Vitrectomy for diabetic retinopathy in patients undergoing hemodialysis for associated end-stage renal failure.

Journal: Retina (Philadelphia, Pa.)
Published:
Abstract

Objective: Candidates for diabetic vitrectomy often have concurrent renal dysfunction and have undergone hemodialysis. The influence of hemodialysis on the surgical outcome of vitrectomy was investigated.

Methods: Vitrectomy was performed on 76 eyes with proliferative diabetic retinopathy in 66 patients with end-stage renal failure who had undergone hemodialysis. Follow-up was longer than 1 year.

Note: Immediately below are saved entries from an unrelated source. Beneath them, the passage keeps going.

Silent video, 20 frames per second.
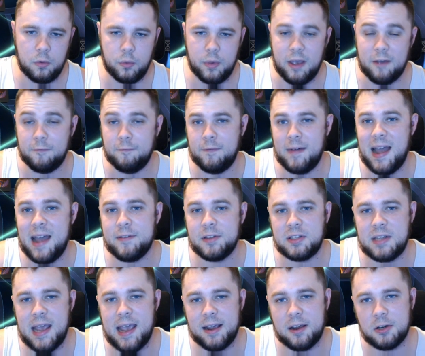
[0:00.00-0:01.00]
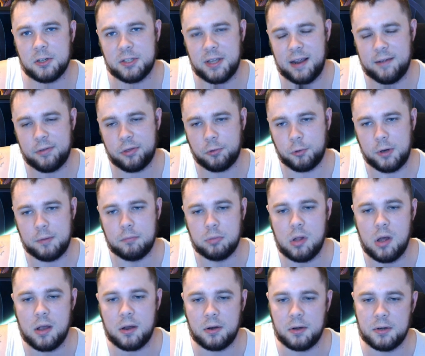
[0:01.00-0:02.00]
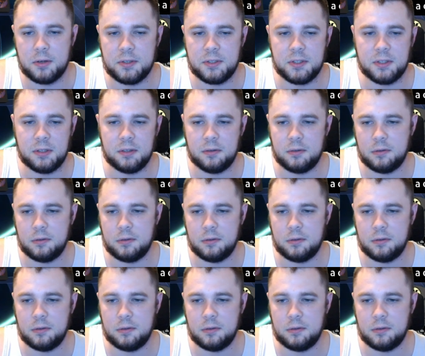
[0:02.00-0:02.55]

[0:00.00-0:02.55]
We have 5 attackers, they have 3 blockers.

Results: No uncontrollable hemorrhage occurred either during or immediately after the surgery. Final visual acuity after surgery was the same as preoperative visual acuity in 31.5% of the eyes; improvement was seen in 60.5% of the eyes. A final visual acuity of 0.2 or better was observed in 57.6% of the eyes. Major postoperative complications included recurrent vitreous hemorrhage, rhegmatogenous retinal detachment, fibrin clot formation, neovascular glaucoma, flat anterior chamber, and a transient rise in intraocular pressure.

Conclusions: Renal failure and hemodialysis do not appear to have a deteriorative influence on the outcome of vitrectomy for proliferative diabetic retinopathy. A flat anterior chamber seems to be a rare and perhaps unique postoperative complication of gas-filled eyes in patients who have undergone hemodialysis.